Moving to the cloud

Active Directory

Active Directory (or AD for short) is another service ripe for moving to the cloud, as it removes the need for businesses to run expensive on-site hardware dedicated to AD, making it an attractive option due to the significant potential for financial savings.

What is Active Directory?

Active Directory has been around for a long time (since last century, in fact).

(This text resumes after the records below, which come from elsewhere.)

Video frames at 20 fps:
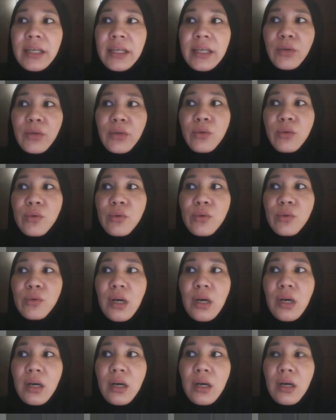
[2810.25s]
do
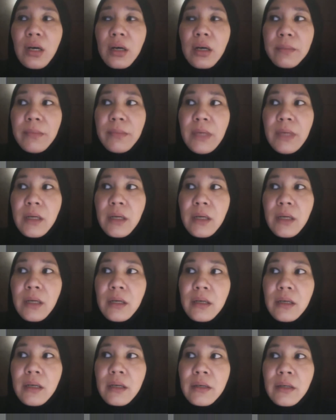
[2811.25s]
a
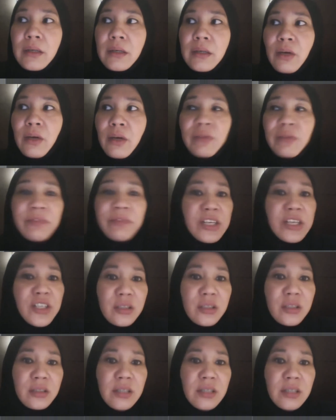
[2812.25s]

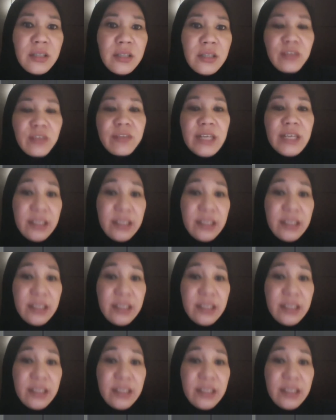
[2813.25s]
conventional kind of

Developed by Microsoft as a means of managing the authentication and authorisation of users on a domain (your business network), AD began life as a subset of the Windows 2000 server, but has remained an ever-present in all Microsoft server environments, right up to and including Microsoft Server 2016.

The terminology has changed slightly, with the solution now being referred to as Active Directory Domain Services (AD DS), but its role is essentially the same.

AD stores information about each user on a network (their names, passwords, phone numbers, etcetera), as well as information about each network resource (workstations, peripherals and network devices).  Thanks to its extensive database, AD is able to provide the robust identification and authentication necessary to protect your network from intruders.


With cloud technology (specifically, Microsoft’s ‘Azure’ cloud environment), AD can now perform the same functionality it always did on your local network, but from a centralised cloud location.

Active directory has evolved considerably since its beginning back in 1999, with Microsoft’s Azure Active Directory now representing a finely tuned service, optimised for robust, scalable cloud performance.

With modern businesses having to contend with transient enterprise and non-enterprise devices (what if an employee decides to connect their Android phone to your network?), having your AD functionality in the cloud is often the most secure as well as the most cost effective choice.

In addition to the potential savings in on-site hardware costs, Azure AD is scalable by nature, so unlike an on-site AD server it grows with your organisation and can easily cope with increased demand, as time goes by and your personnel increases.


One of the many ways in which advancements in technology have affected the way we do business is by facilitating the rise of the remote worker.

Many modern employees are able to perform their jobs from outside the traditional office environment: in excess of 50% of workers in New Zealand work outside of their main office for at least part of their working week.

With Azure Active Directory, remote workers are quickly identified and authenticated on their devices, no matter where they connect from, enabling a more healthy work / life balance for your staff, whilst cutting down on unnecessary carbon emissions caused by excessive commuters.

If saving the planet isn’t sufficient motivation, remember that Azure AD also allows your workforce to connect instantly to the resources they need from absolutely anywhere with an internet connection (cafés; hotels; the gym; Barbados) whilst maintaining the security and assurance of your traditional on-site AD server.


As always, the answer is “it depends”.

The cost savings of moving to Azure Active Directory can be dramatic, so if it’s commercially and logistically viable, we would usually recommend it.

The main caveat to consider is whether your business has a stringent requirement for any functionality that isn’t yet available in Azure Active Directory.

Examples of questions we would seek to answer before making a concrete recommendation include:

  1. Is Microsoft Enterprise Mobility appropriate an affordable option, in order to ensure adequate security protection for mobile devices that might seek to join the Azure Active Directory?
  2. Does the business use any specific line-of-business software that use integrated Windows authentication services?  If so, will these line-of-business applications also move to the cloud, or be superceded by cloud-friendly alternative solutions?
  3. Does the business use client authentication certificates (only available through on-site AD solutions) for their wireless or VPN services?

At Ohnyx, we perform a thorough audit of our client’s existing infrastructure and assessment of their needs based on their goals and individual circumstances.  You can be confident that any recommendation we make to migrate Active Directory to the cloud will only come after much investigation and diligence on the part of your IT health provider.